How could he explain himself to her? And yet he wished very much to be able to do so. It was the first time in his life that he really wished to explain himself to someone else. For that matter, he had never tried to explain himself even to himself. Driven by question and wonder and the insatiable hunger to know everything, he had omitted explanations even to himself!

“I don’t know what to tell you,” he said slowly. “I have not had time to think much about myself. Wherever I have been—at least until now, I have been mostly alone. The others were always much bigger—much older.” He paused to consider himself in the past. “Older in years, that is,” he amended. “I’ve always been too old for myself.”

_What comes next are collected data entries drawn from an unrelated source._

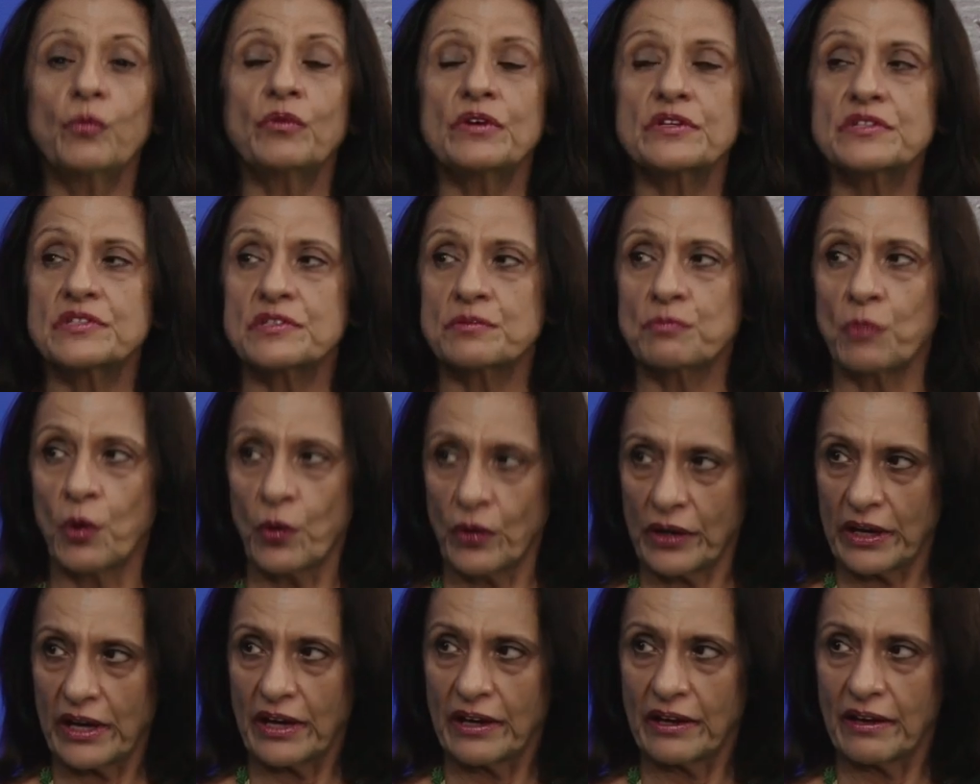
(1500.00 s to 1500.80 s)
who was
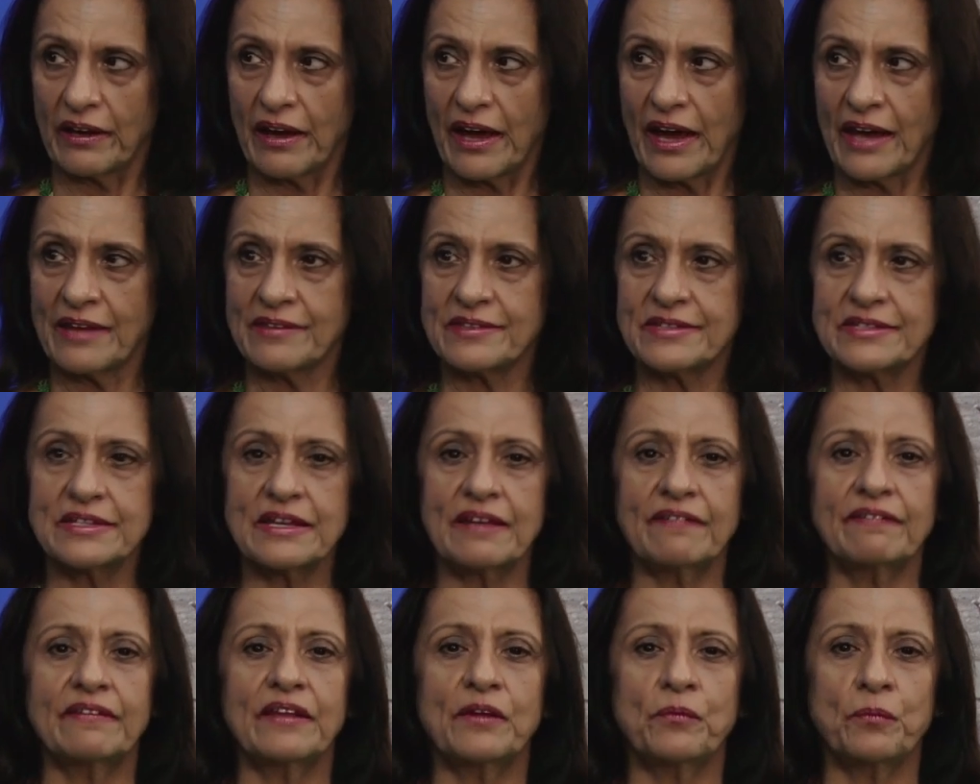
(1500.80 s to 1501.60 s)
smoking and
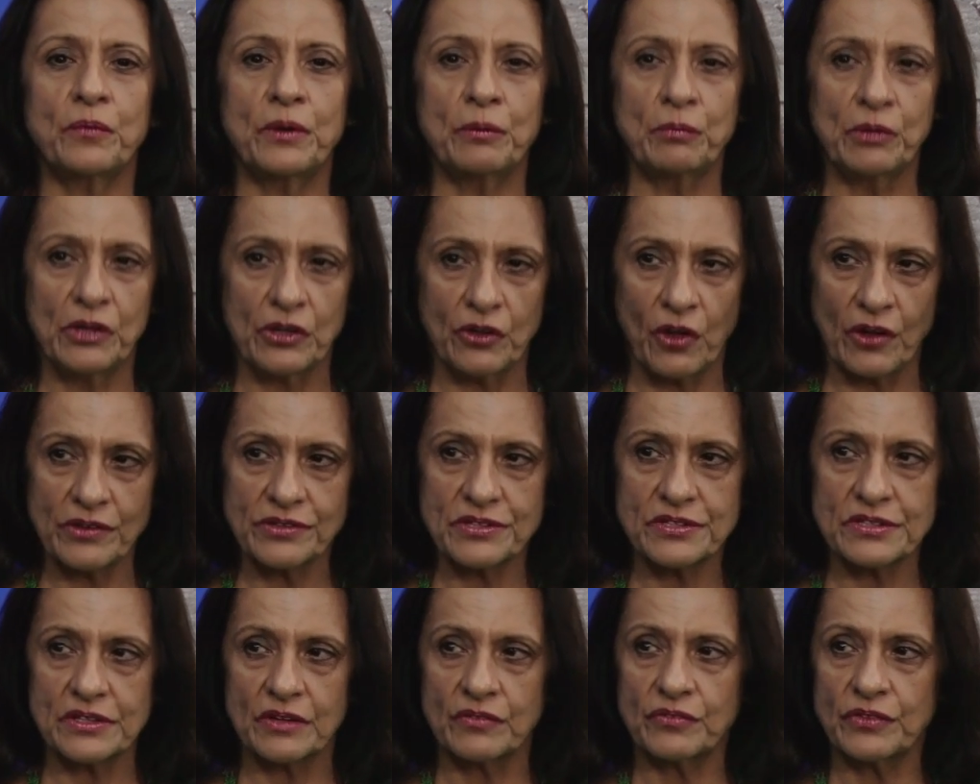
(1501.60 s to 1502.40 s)
said that we will
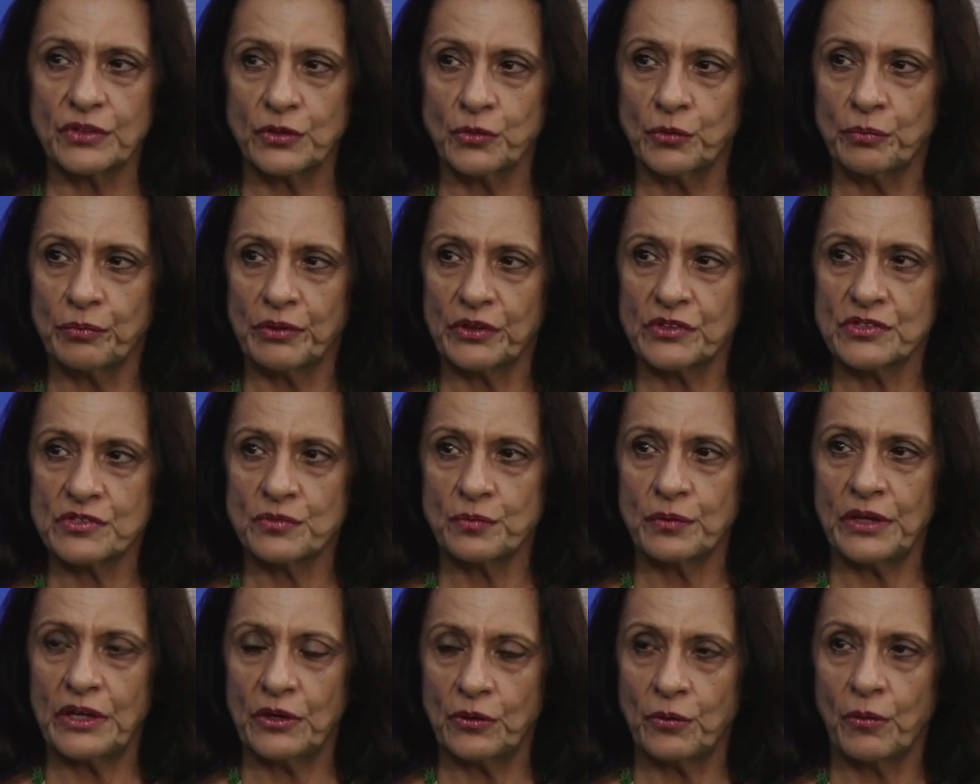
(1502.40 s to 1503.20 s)
not serve you
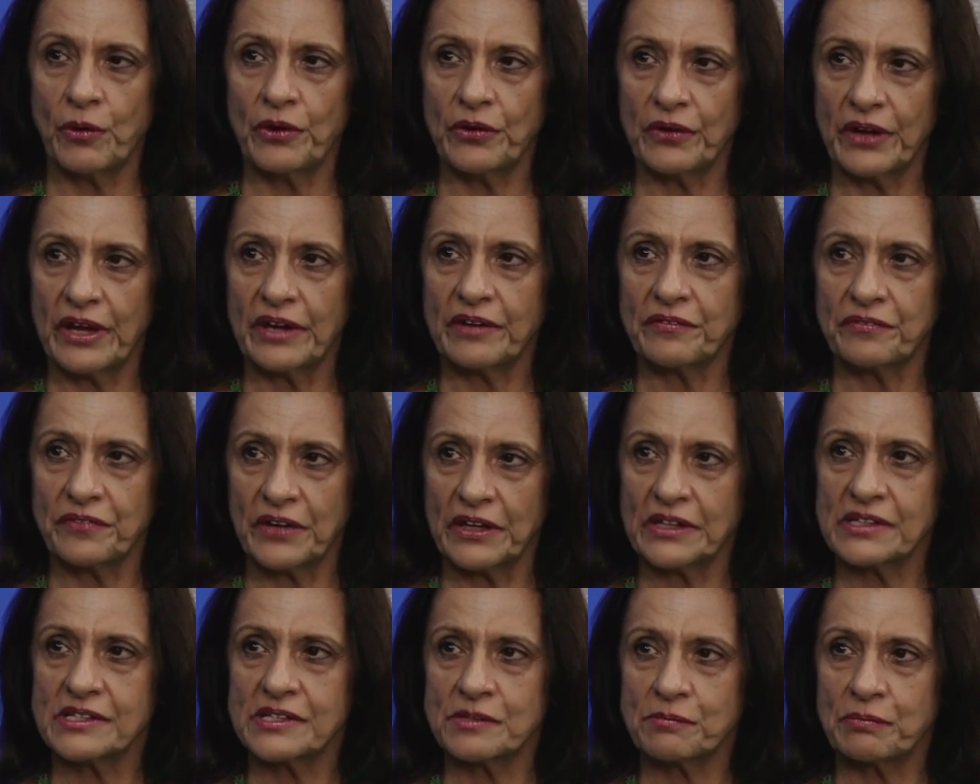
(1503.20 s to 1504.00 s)
because we don't want to get
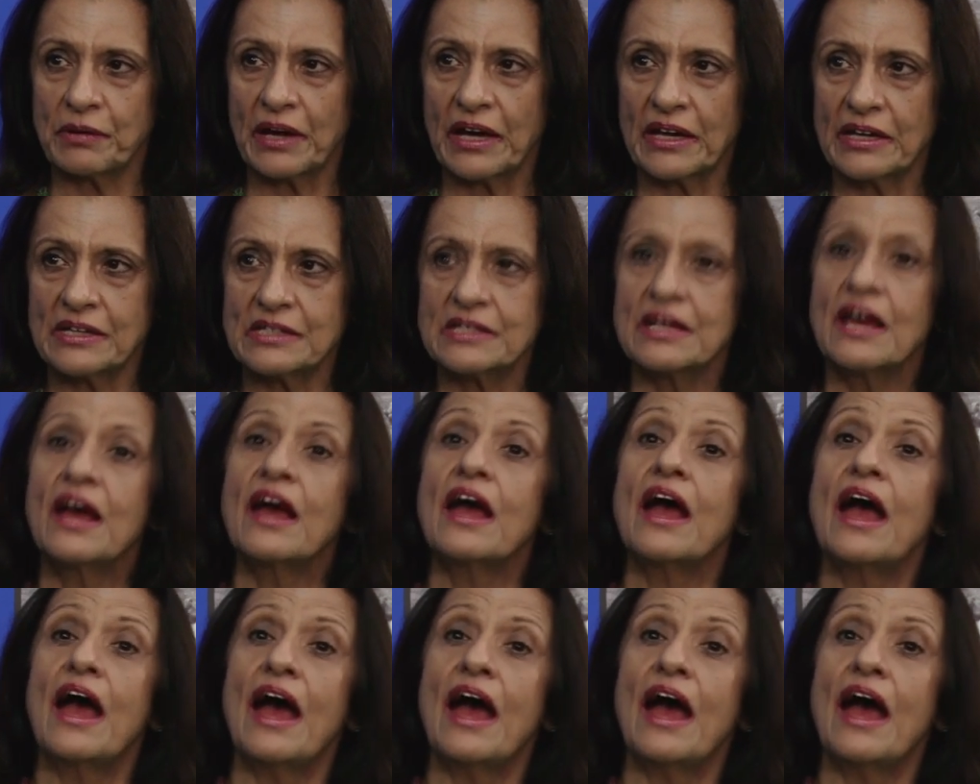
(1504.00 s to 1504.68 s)
affected by it.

She looked at him thoughtfully. “Then you have an old soul. We know about such things in my father’s country. Would you like to meet him? I think he would like you. Usually he doesn’t like young men—especially Americans.”

“Then why me?”

“You are different from the others. You’ve said so yourself—in effect. Even your English isn’t American.”

He thought again of the many months he had spent with Lady Mary. Had she indeed left even the mark of her language upon his tongue? Yet why should he speak of her to this girl? He did not want even to think of Lady Mary.